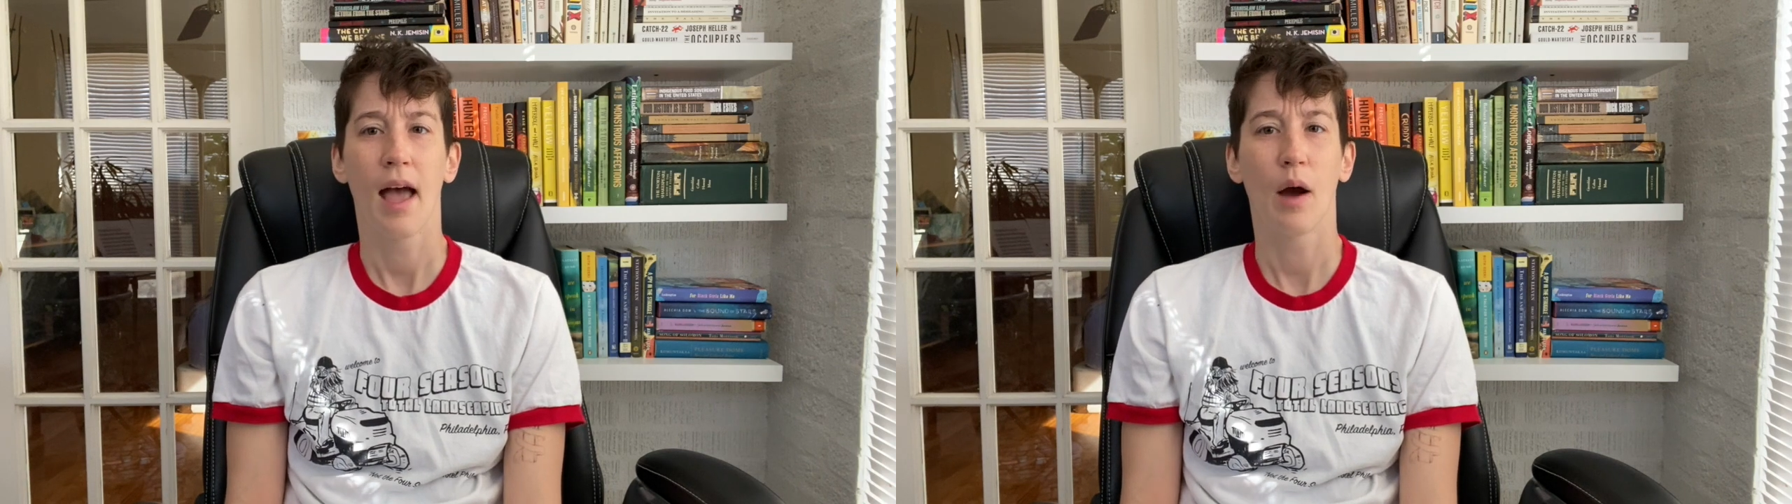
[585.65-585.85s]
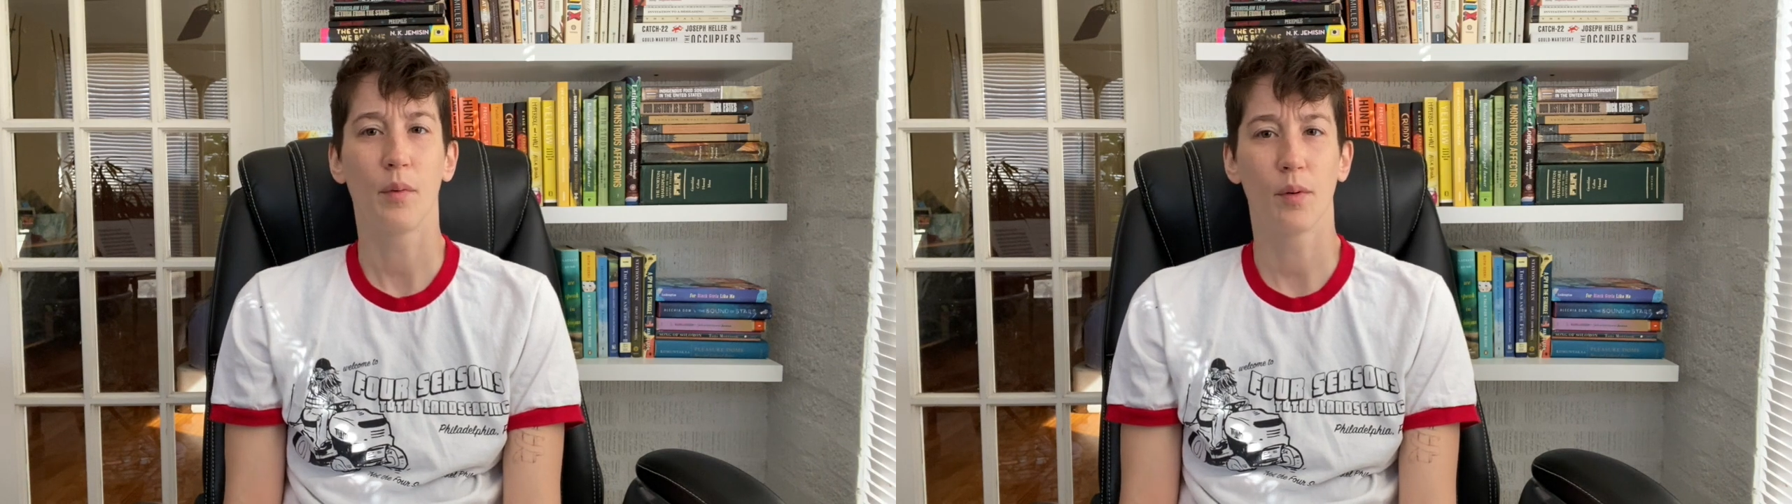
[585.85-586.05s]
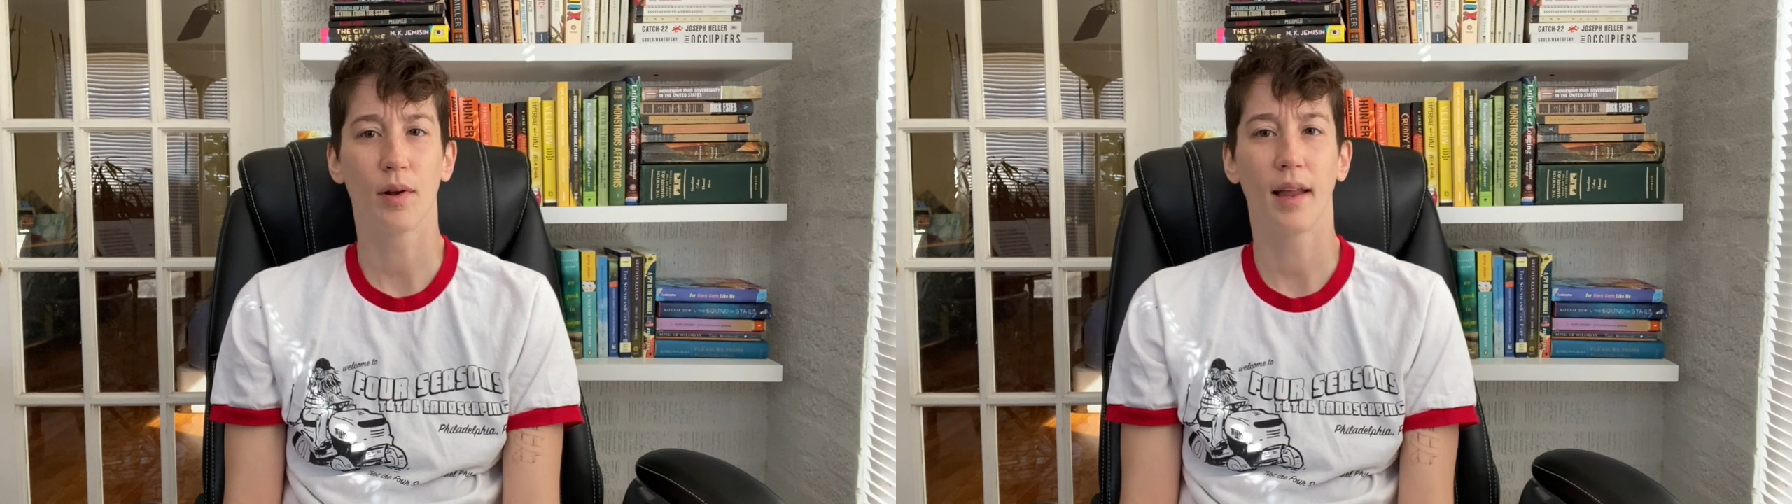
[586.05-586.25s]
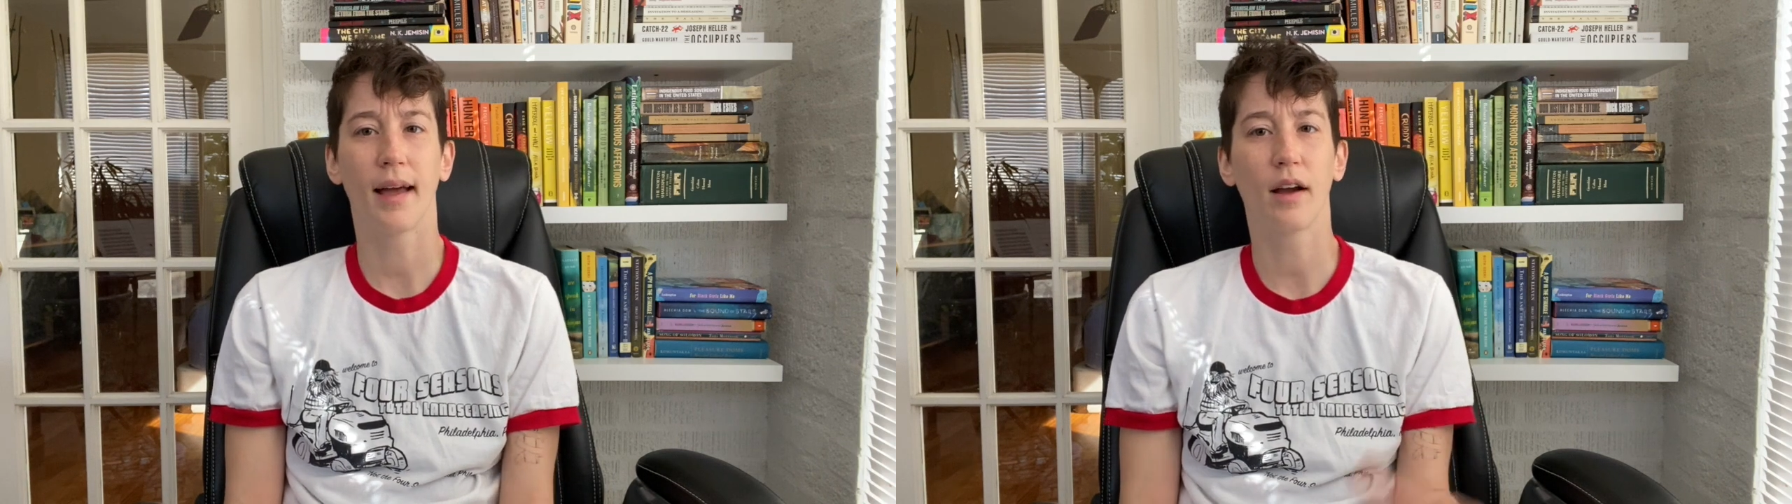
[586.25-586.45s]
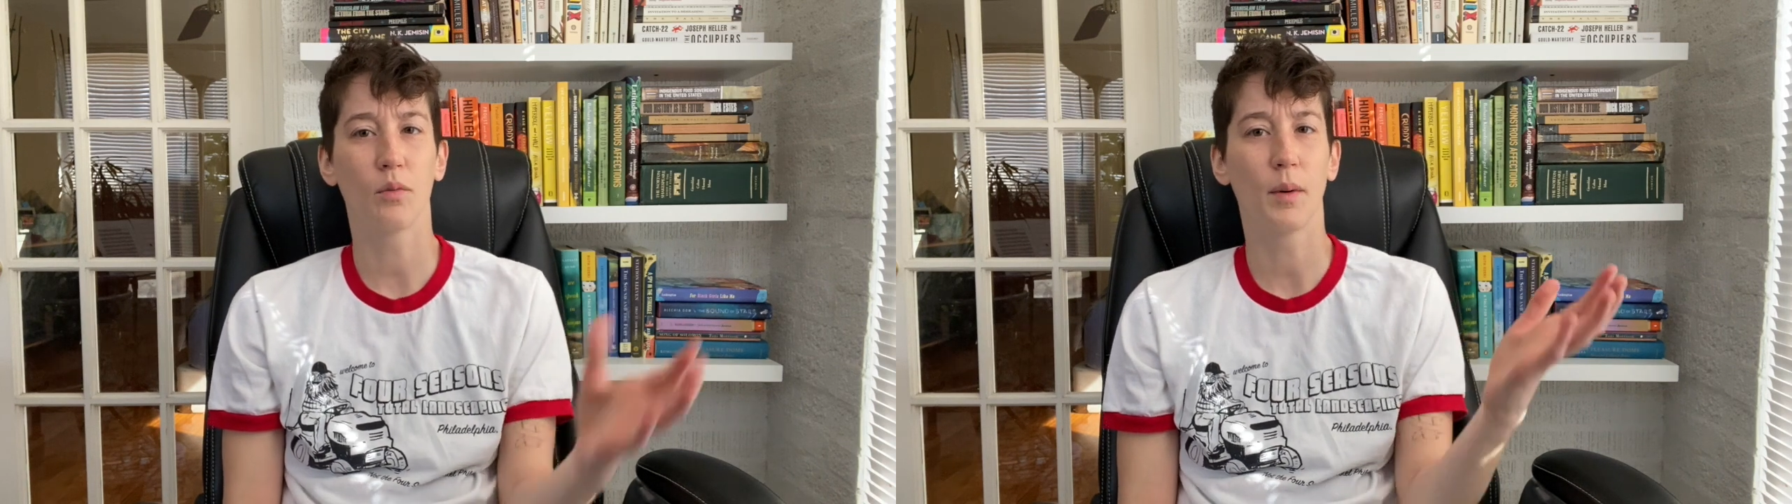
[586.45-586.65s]
and we were
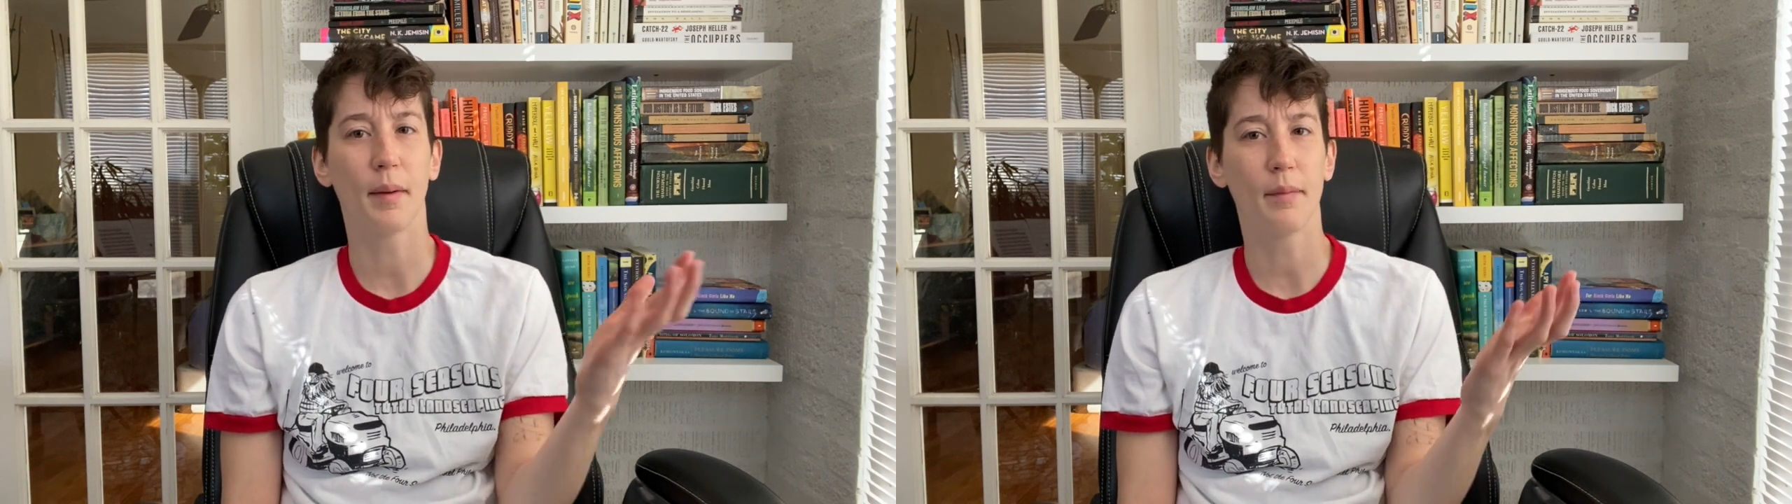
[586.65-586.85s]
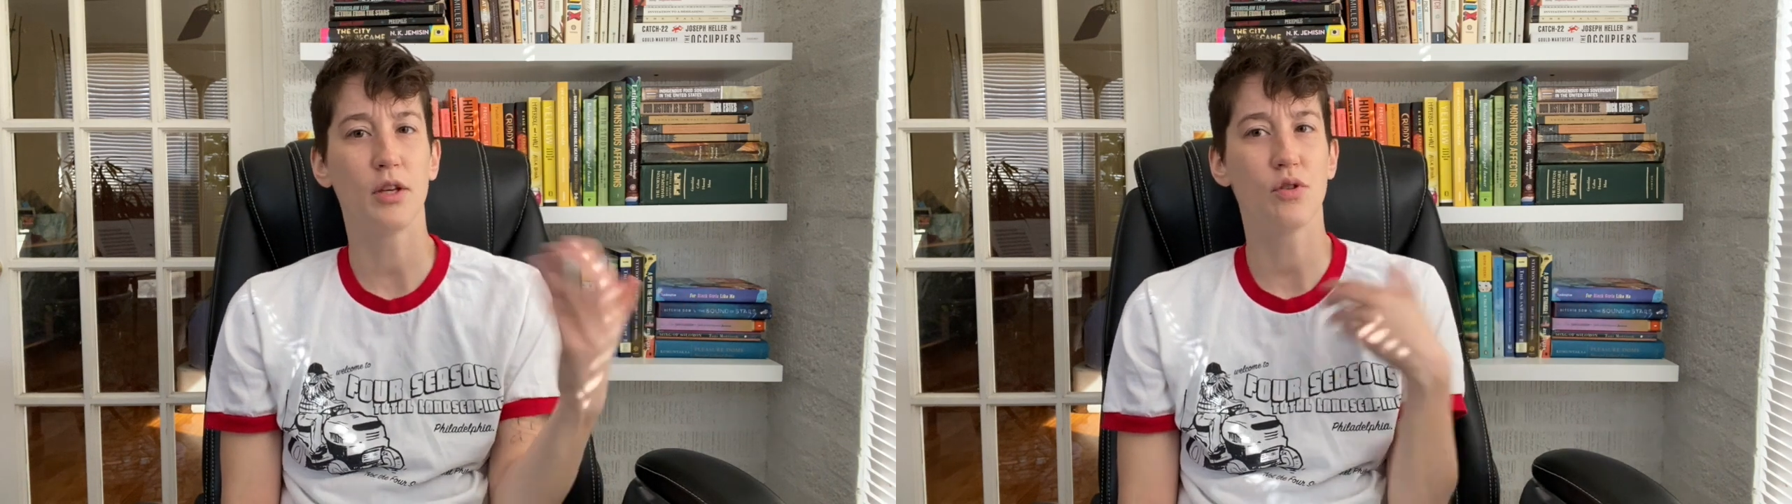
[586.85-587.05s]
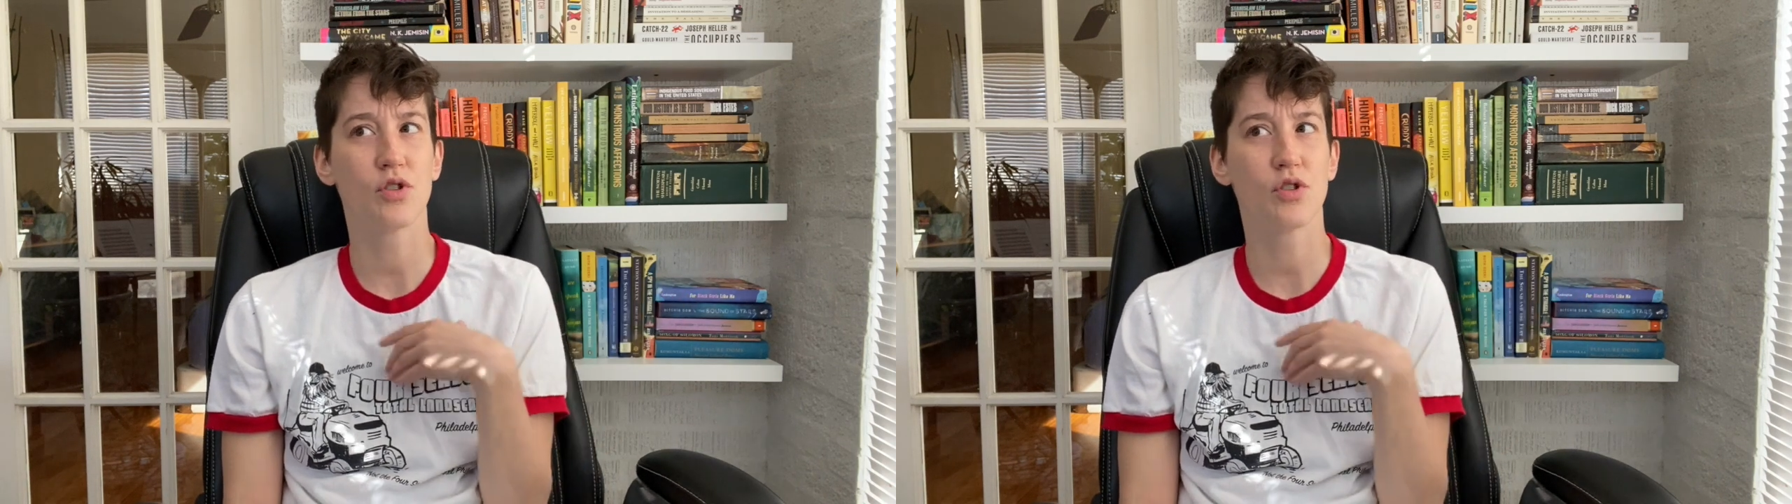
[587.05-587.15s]
like well maybe you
---------------
■ TASK TO COMPLETE
Produce a verbatim copy of every entry, excluding pictures.

■ EXERCISE SOLUTION
[585.65-585.85s]
[585.85-586.05s]
[586.05-586.25s]
[586.25-586.45s]
[586.45-586.65s]
and we were
[586.65-586.85s]
[586.85-587.05s]
[587.05-587.15s]
like well maybe you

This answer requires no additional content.